# Hello from Spain



## Daniel Díaz (Sep 20, 2016)

Hi! I've discovered this fantastic forum a few months ago and it has been a great help to me, so I think it's time to say hello to everyone.


Thanks very much, I'll be around here.


----------



## Iskra (Sep 20, 2016)

Hola! Bienvenido! 

Enjoy, you'll have a great time here!


----------



## Daniel Díaz (Sep 20, 2016)

Iskra said:


> Hola! Bienvenido!
> 
> Enjoy, you'll have a great time here!



Thanks very much! Muchas gracias!


----------



## Fer (Sep 21, 2016)

Hola Daniel, bienvenido!! welcome! : )


----------



## Fab (Sep 28, 2016)

Bienvenido


----------



## Carles (Sep 28, 2016)

Bienvenido Daniel (I'm originally from Valencia. Living in New Zealand though, but with plans to back to Spain some day).


----------



## Daniel Díaz (Sep 29, 2016)

Carles said:


> Bienvenido Daniel (I'm originally from Valencia. Living in New Zealand though, but with plans to back to Spain some day).



Hola Carles, así que valenciano! Nice to meet you. How long have you been living in NW?


----------



## Carles (Sep 30, 2016)

Daniel Díaz said:


> Hola Carles, así que valenciano! Nice to meet you. How long have you been living in NW?

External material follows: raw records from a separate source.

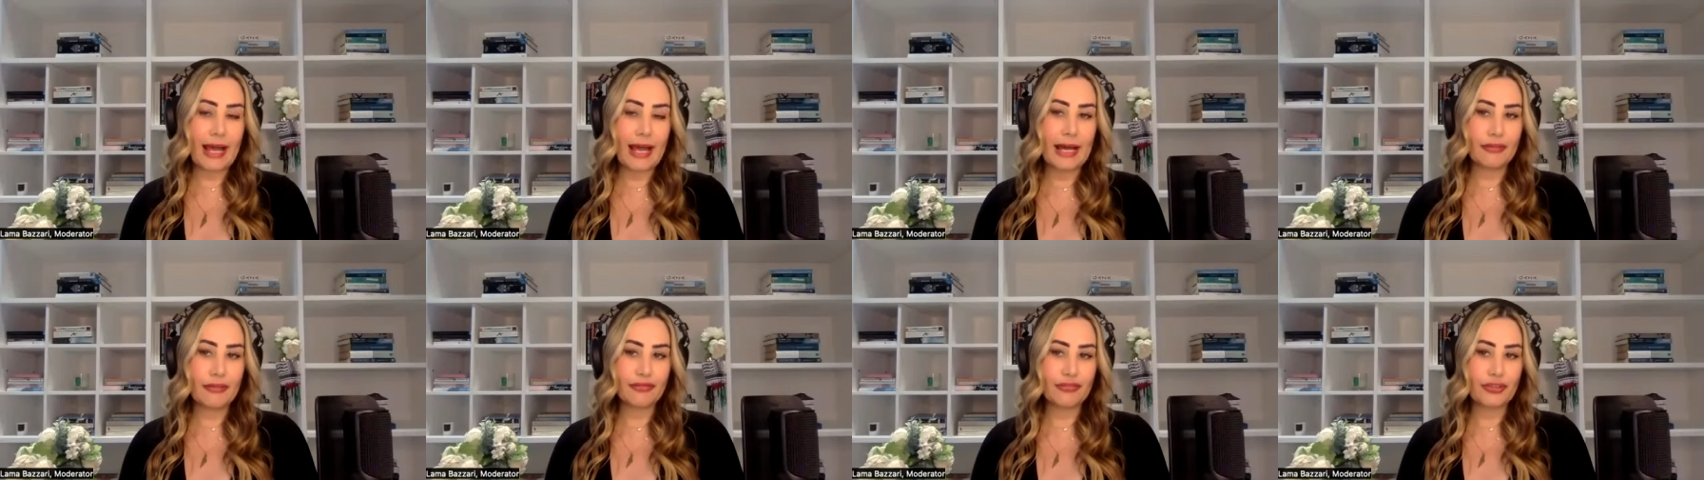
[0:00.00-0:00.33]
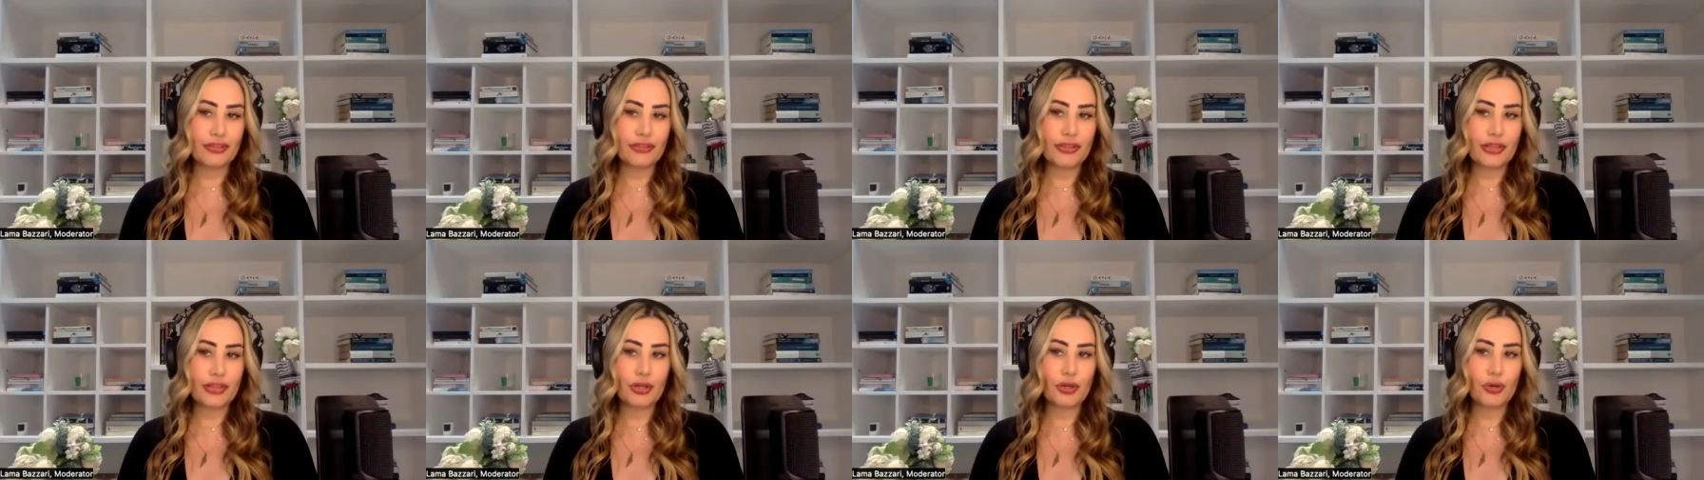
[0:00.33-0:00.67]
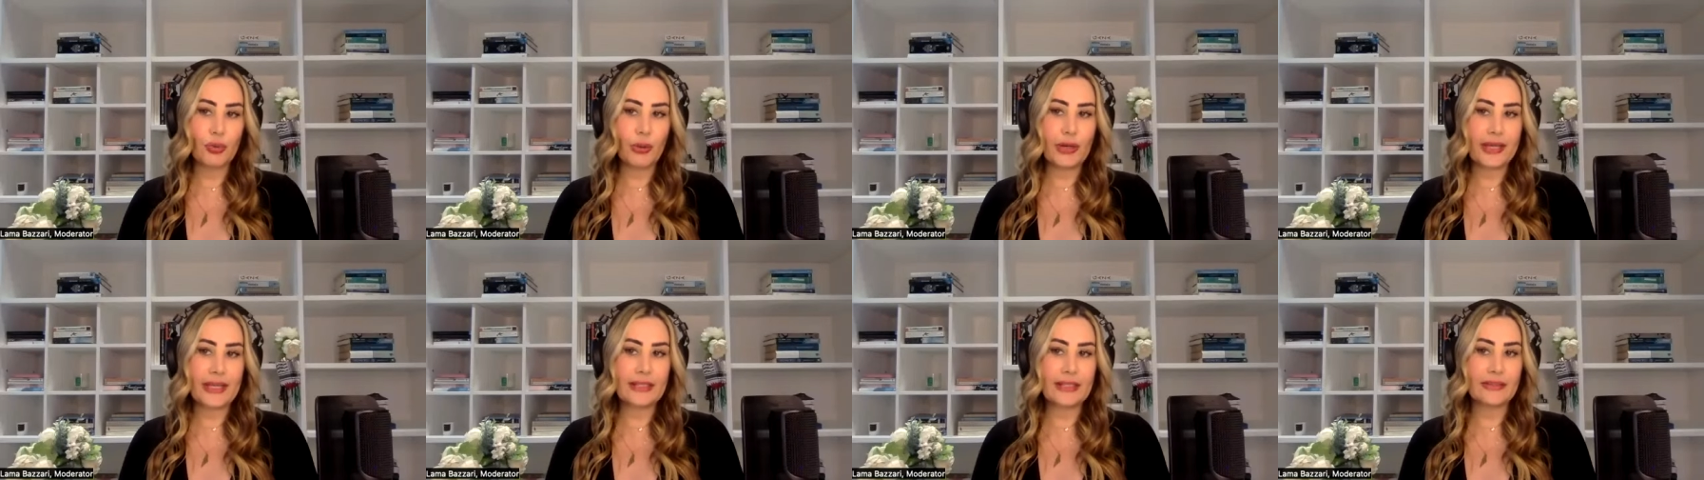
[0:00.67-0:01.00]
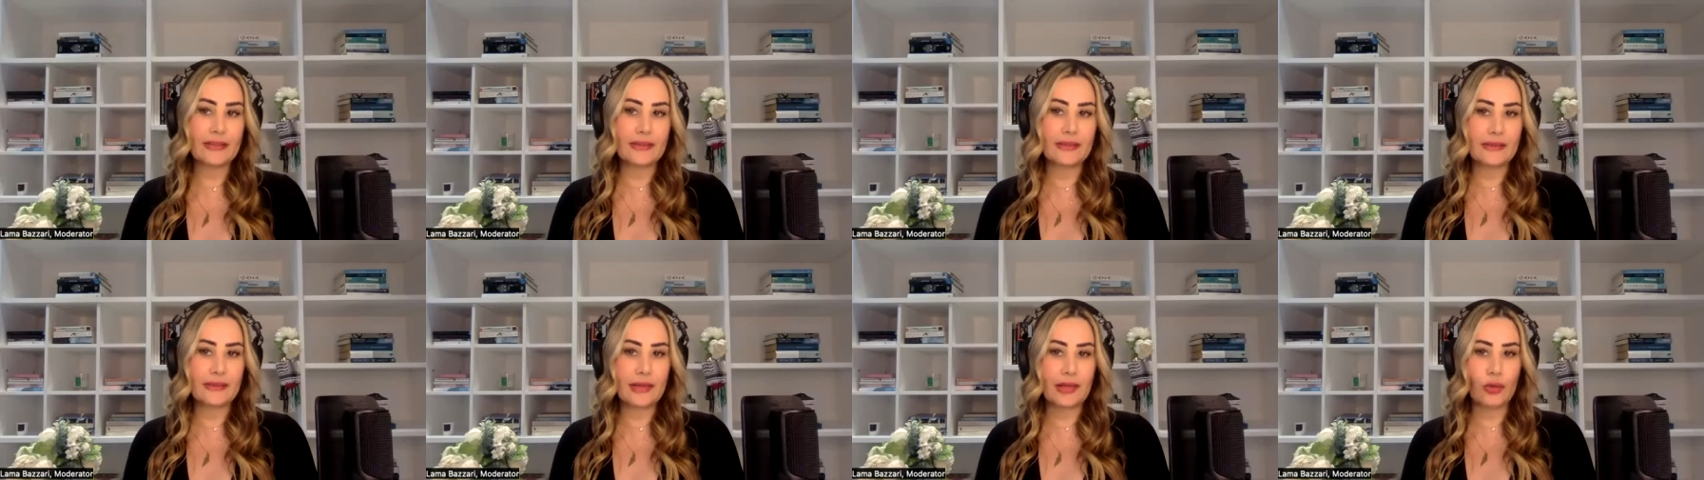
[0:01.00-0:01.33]
after the
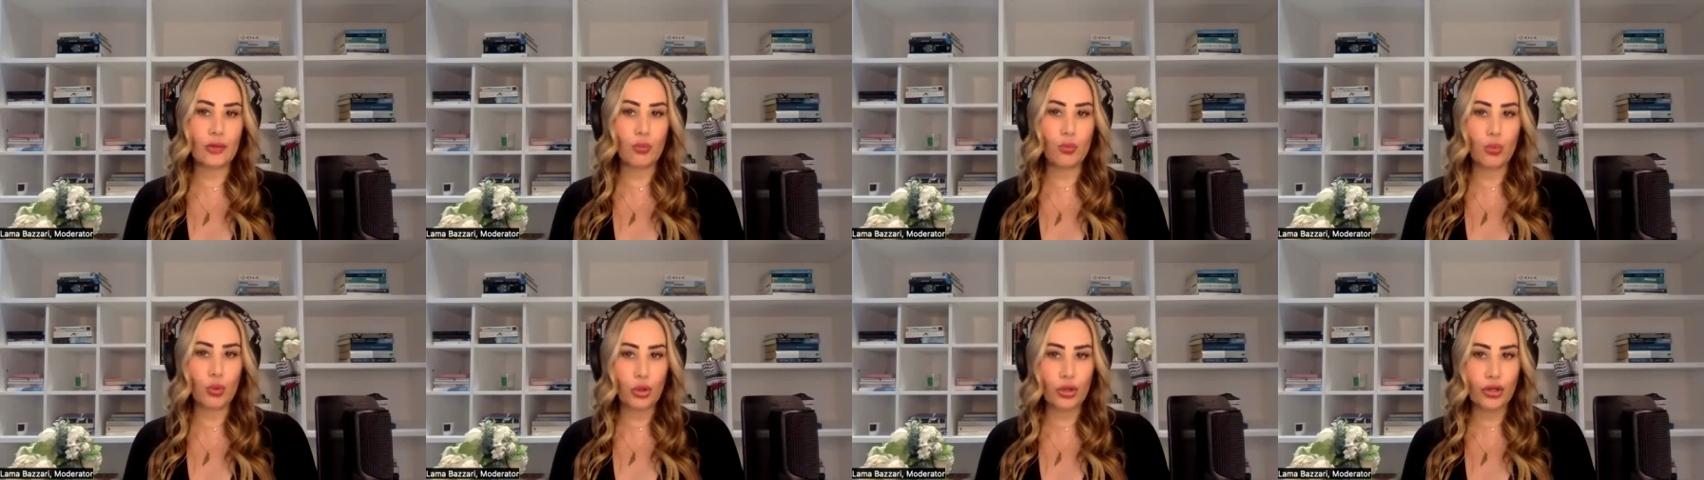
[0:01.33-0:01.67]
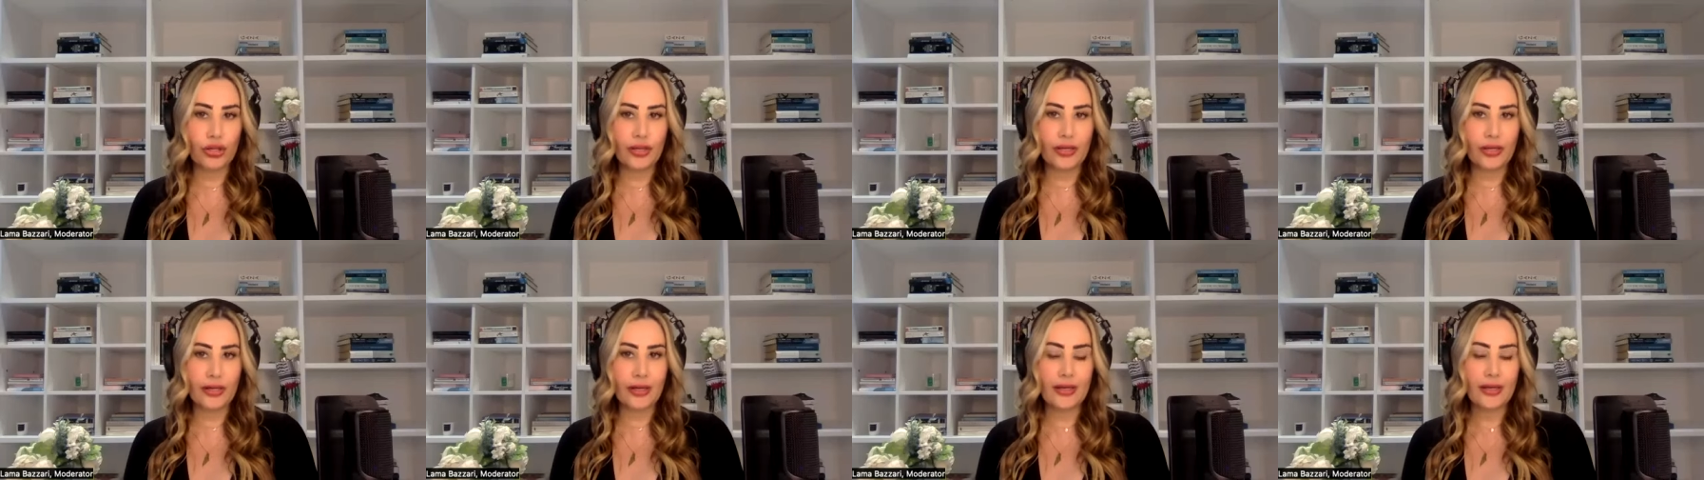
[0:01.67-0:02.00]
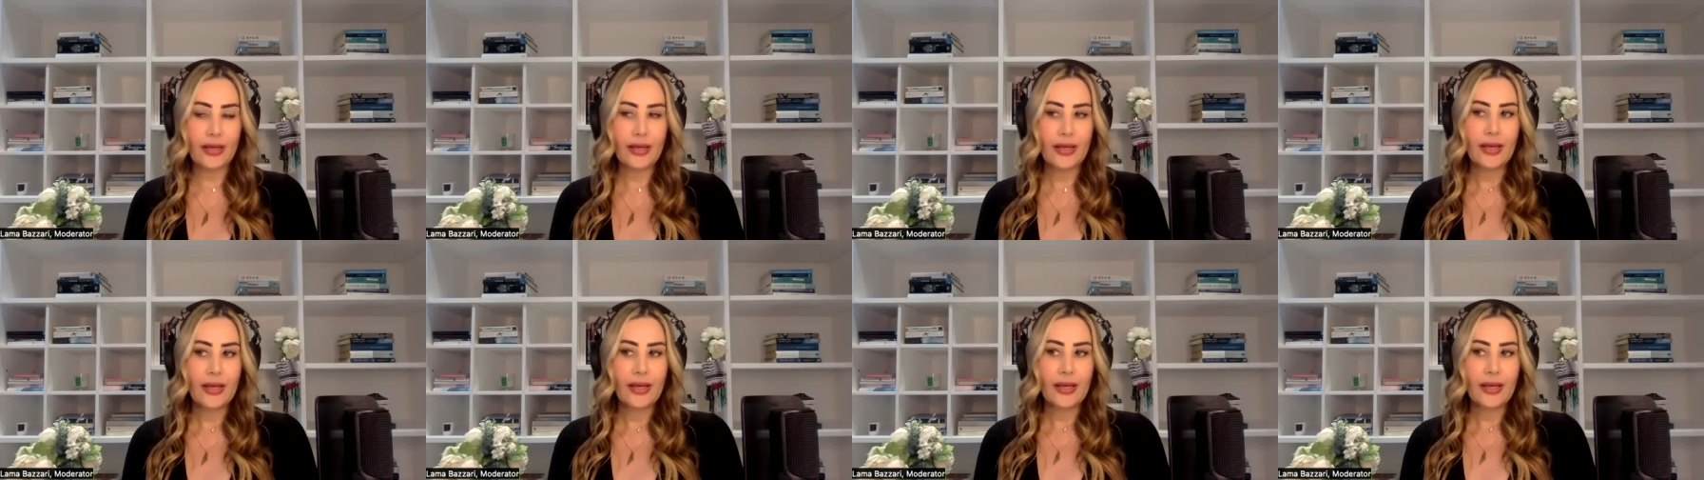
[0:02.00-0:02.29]
Kuwait uh, War,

I did originally came to NZ with a 12 months contract (Weta Digital, I'm still working full time as CG artist) but that was 6 years ago. Beautiful place I have to say, but I'd prefer to move Valencia or Tenerife to write music full time (I'm working hard on it).
And you amigo? where are you from?


----------



## BigImpactSound (Oct 1, 2016)

Bienvenudo!


----------



## Daniel Díaz (Oct 1, 2016)

Carles said:


> I did originally came to NZ with a 12 months contract (Weta Digital, I'm still working full time as CG artist) but that was 6 years ago. Beautiful place I have to say, but I'd prefer to move Valencia or Tenerife to write music full time (I'm working hard on it).
> And you amigo? where are you from?



That sounds wonderful but it's normal to miss home. And... if you're working hard on it, you'll get it 
I'm from Galicia.


----------



## Tomas Simon (Oct 25, 2016)

Hola! Yo también soy de Valencia!

I just registered today
Nice to see other spanish people in the forums!


----------